(portes ouvertes...)
Ce matin (bonheur des jours fériés) j'hésitais à me recoucher, assis sur le bord du lit, quand je me suis dit que pourrais peut-être lire un peu, avant de me rendormir. je n'ai eu qu'à tendre les mains vers les rayons de l'étagère toute proche, où des livres plus ou moins rangés, mes livres (sauf ceux de la petite pile en travers dite des "livres prêtés") sont entassés, impassibles, silencieux.
J'ai beaucoup lu, j'ai acheté beaucoup de livres, et, d'un coup je me suis arrêté, ou presque. Je peux dater ça, un peu commodément, au début de l'année 2009. Rien de précis n'a changé dans ma vie à ce moment là, et pourtant.
Ca a commencé par un genre de lassitude, en lisant les quatrièmes de couv' ou en ouvrant au hasard les bouquins aux étals des librairies (j'ai toujours adoré passer des heures et des heures dans les librairies, et ça continue d'ailleurs, même si dorénavant je préfère acheter mes bouquins chez des libraires/soldeurs en ligne). Romans ouverts et parcourus, et qui me semblaient vains, inutiles, dérisoires, accessoires, bref, pas indispensables, contrairement à quelques-uns, rangés sur un rayon justement de ma bibliothèque. Car j'en ai acheté, et acheté encore, pendant toutes ces années (ça s'entasse, ça prend de la place, c'est lourd dans les déménagements... et tout ça pour quoi ?)
Je crois que j'ai fini par considérer que le plaisir de la lecture (acte qui fut pourtant pour moi fondateur, qui fut pendant longtemps l'unique moyen en ma possession de découvrir le monde) ne me satisfaisait plus assez complètement.
Ou plutôt, j'avais un problème avec l'idée de conservation : lire peut (doit) être une source de plaisir, mais à quoi bon finalement, puisqu'au bout de quelques jours / semaines / mois, il n'en restera quasiment plus rien ? Tout se sera évaporé, enfui, dissout (?) Bon, c'est aussi vrai pour le reste : le cinéma, la nourriture, les rencontres, les vacances : rien ne reste jamais, que le souvenir qu'on en a, et, accessoirement, l'objet qui le contient. et c'est vrai que, si je regarde autour de moi, je n'ai que ça, autour de moi, des conteneurs de souvenirs : livres, cassettes (audio et vidéo), photographies (réelles ou virtuelles), papiers divers, menus objets, etc.
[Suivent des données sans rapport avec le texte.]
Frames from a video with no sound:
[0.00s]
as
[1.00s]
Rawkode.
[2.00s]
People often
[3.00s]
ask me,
Ben merde alors je m'aperçois (quelle surprise) que je ne suis qu'un archiviste, oui, un (c'est précisément le mot juste) conservateur de mon petit musée perso.
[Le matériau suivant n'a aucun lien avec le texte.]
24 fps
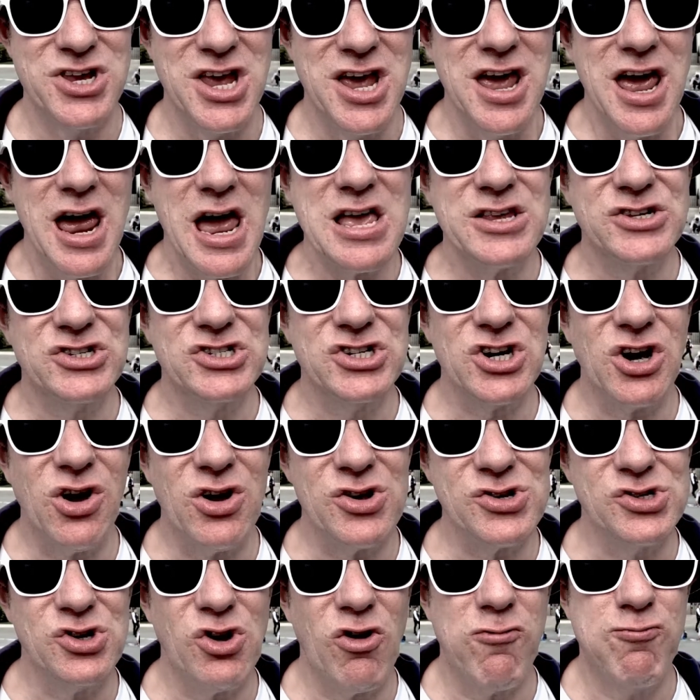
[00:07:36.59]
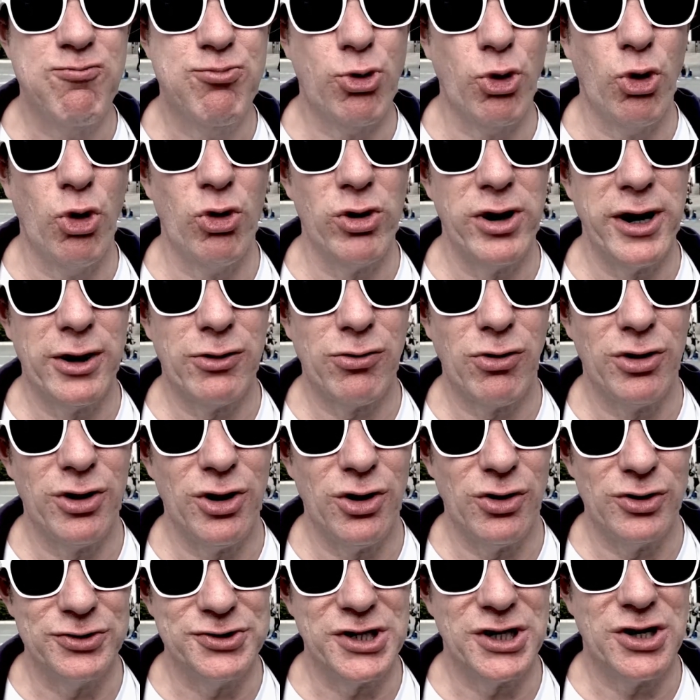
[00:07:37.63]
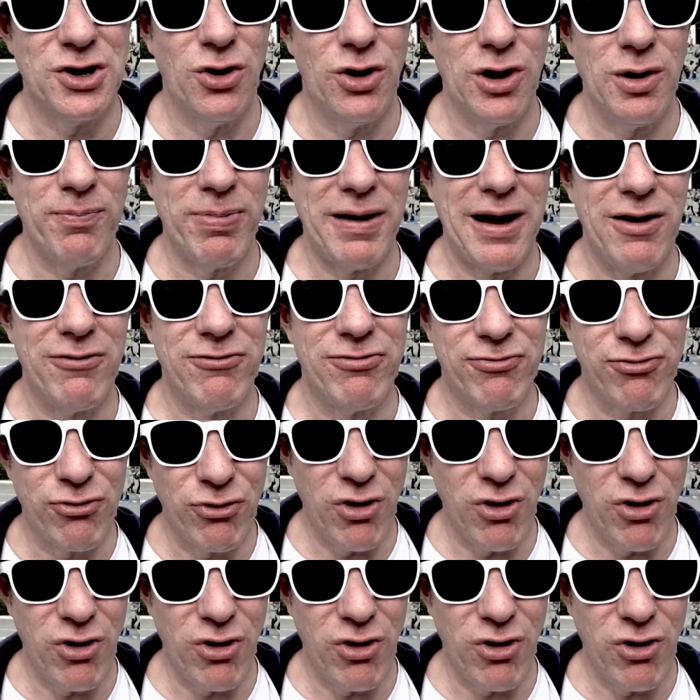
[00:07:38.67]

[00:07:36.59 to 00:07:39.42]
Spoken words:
It starts off broadly chronological about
Alors pourquoi tout d'un coup n'ai je plus eu envie d'archiver d'autres livres, en plus de tout ceux que je stockais déjà ? D'autant plus que cette mémoire, si elle est imposante "physiquement" (oui, ça prend de la place) ne l'est pas "mentalement". Chaque livre est dépositaire, de par sa fonction même, de sa mémoire autonome, par rapport à ce qu'il raconte, mais également de ce que j'appellerais une mémoire supplémentaire, périphérique, qui est celle de sa lecture même (quand est-ce qu'on l'a lu ? dans quelles conditions ? comment qui est-ce qui nous l'avait offert ? où est-ce qu'on l'avait acheté ?) Ca, ça ne prend pas de place, ou presque!
Il y a, quand je regarde les rayonnages, pas mal de livres dont je pourrais désormais me défaire sans trop de difficultés (et c'est ce que j'ai entrepris de faire, d'aillerus, en devenant à mon tour un peu (re)vendeur en ligne), et puis il y en a un certain nombre (toujours cet instinct de conservateur!) que je souhaiterais pouvoir garder , oui, les quelques uns envers lesquels je ressens une indéfectible passion (même si je les ai, parfois, un peu oubliés -le contenu, je veux dire-)
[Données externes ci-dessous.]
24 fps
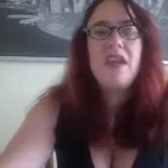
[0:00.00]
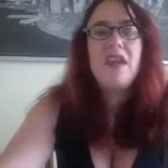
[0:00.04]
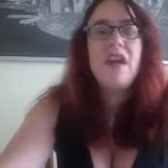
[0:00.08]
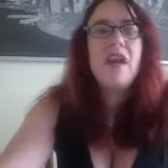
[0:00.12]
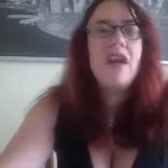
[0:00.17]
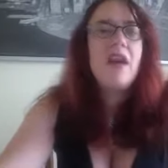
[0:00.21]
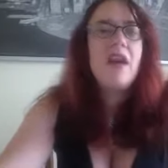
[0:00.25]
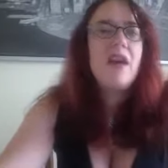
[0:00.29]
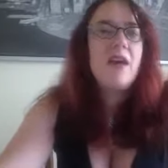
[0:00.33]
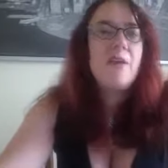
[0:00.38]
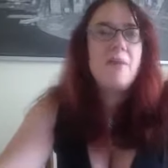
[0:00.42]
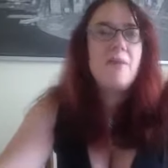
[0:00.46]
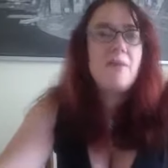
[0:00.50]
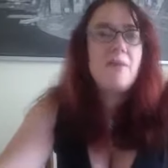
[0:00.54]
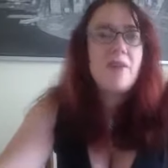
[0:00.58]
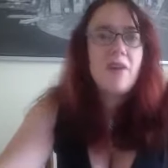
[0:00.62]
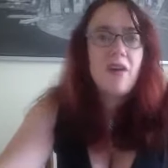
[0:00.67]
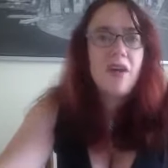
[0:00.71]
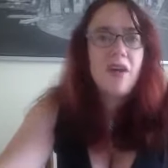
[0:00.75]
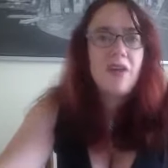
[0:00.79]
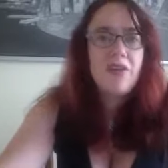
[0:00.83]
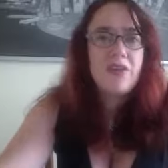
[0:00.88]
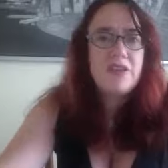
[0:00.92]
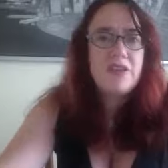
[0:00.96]

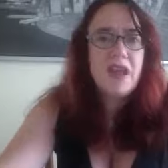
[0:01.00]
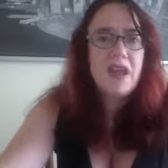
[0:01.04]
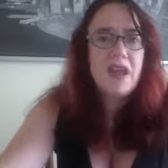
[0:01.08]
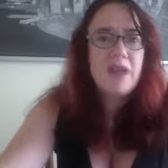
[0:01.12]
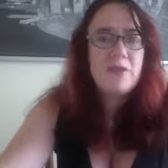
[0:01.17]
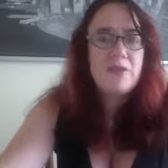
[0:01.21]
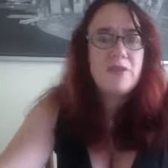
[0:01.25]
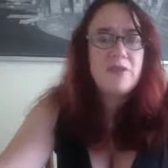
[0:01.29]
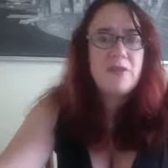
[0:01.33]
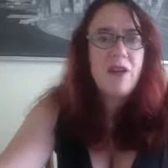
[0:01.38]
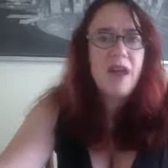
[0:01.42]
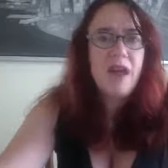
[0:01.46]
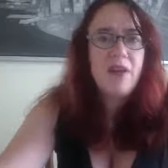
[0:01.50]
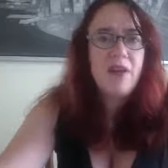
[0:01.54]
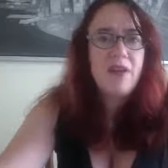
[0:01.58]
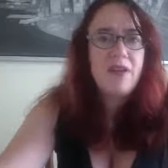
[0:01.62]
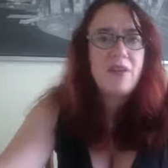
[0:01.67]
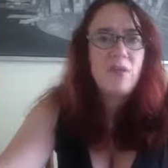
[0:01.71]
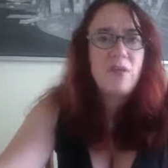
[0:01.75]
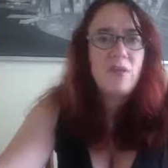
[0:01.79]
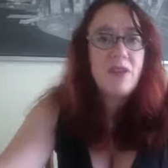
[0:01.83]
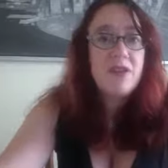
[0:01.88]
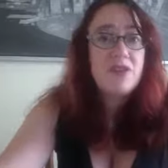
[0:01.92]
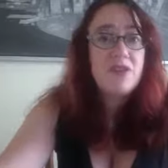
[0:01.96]
all the time. So how
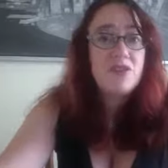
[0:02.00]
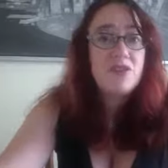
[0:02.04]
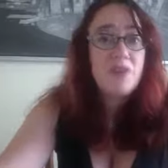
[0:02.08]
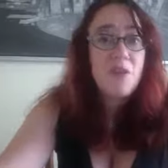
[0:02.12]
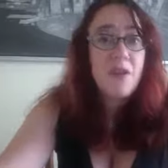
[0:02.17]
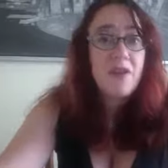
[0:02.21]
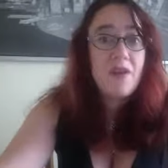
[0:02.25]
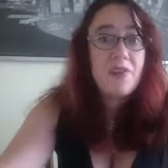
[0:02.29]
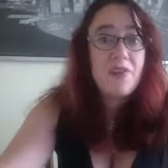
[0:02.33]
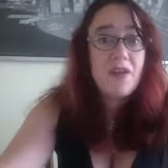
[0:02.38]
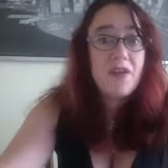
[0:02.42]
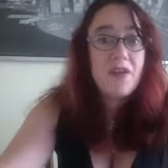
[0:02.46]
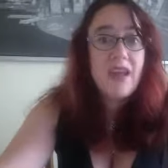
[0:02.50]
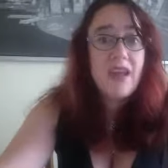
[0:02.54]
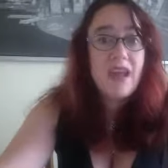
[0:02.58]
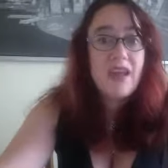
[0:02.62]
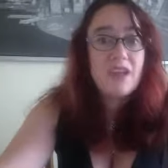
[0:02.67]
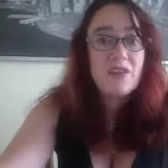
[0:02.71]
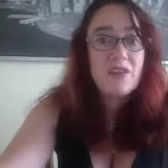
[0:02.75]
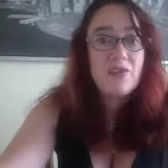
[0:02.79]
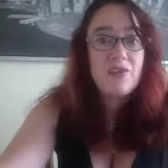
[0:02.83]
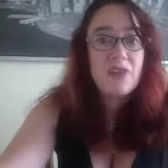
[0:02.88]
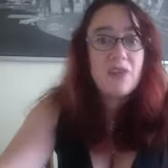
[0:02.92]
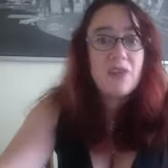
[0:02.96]
can we just go out there and
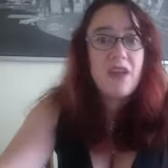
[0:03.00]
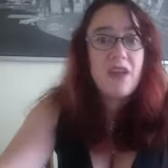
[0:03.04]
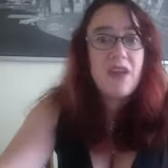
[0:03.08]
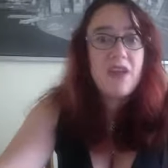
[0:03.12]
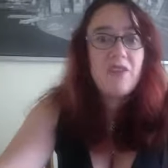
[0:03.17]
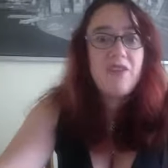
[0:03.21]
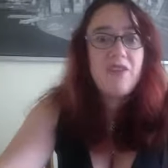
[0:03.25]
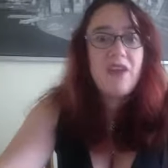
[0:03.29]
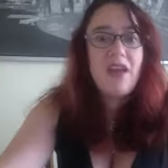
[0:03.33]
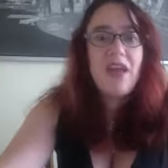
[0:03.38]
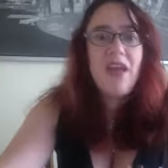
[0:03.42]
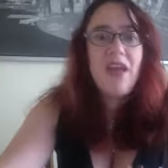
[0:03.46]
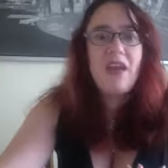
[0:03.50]
ask for love?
Non seulement je suis un archiviste, mais en plus (finalement, ça va peut-être de pair) un indécrottable nostalgique : c'est vrai que parmi ce "dernier carré" de livres, beaucoup appartiennent à un passé (de plus en plus) lointain : les années 60, 70, années où j'expérimentais avec gourmandise, où je dévorais, où je savourais... plus les les années passent, et plus je trouve de choses fadasses, sans âme, des bouqins que je repose après en avoir lu les premières lignes chez le marchand ("mon dieu comment peu-on écrire et publier des inepties pareilles", pensé-je alors) ou à la bibliothèque...
(à suivre...)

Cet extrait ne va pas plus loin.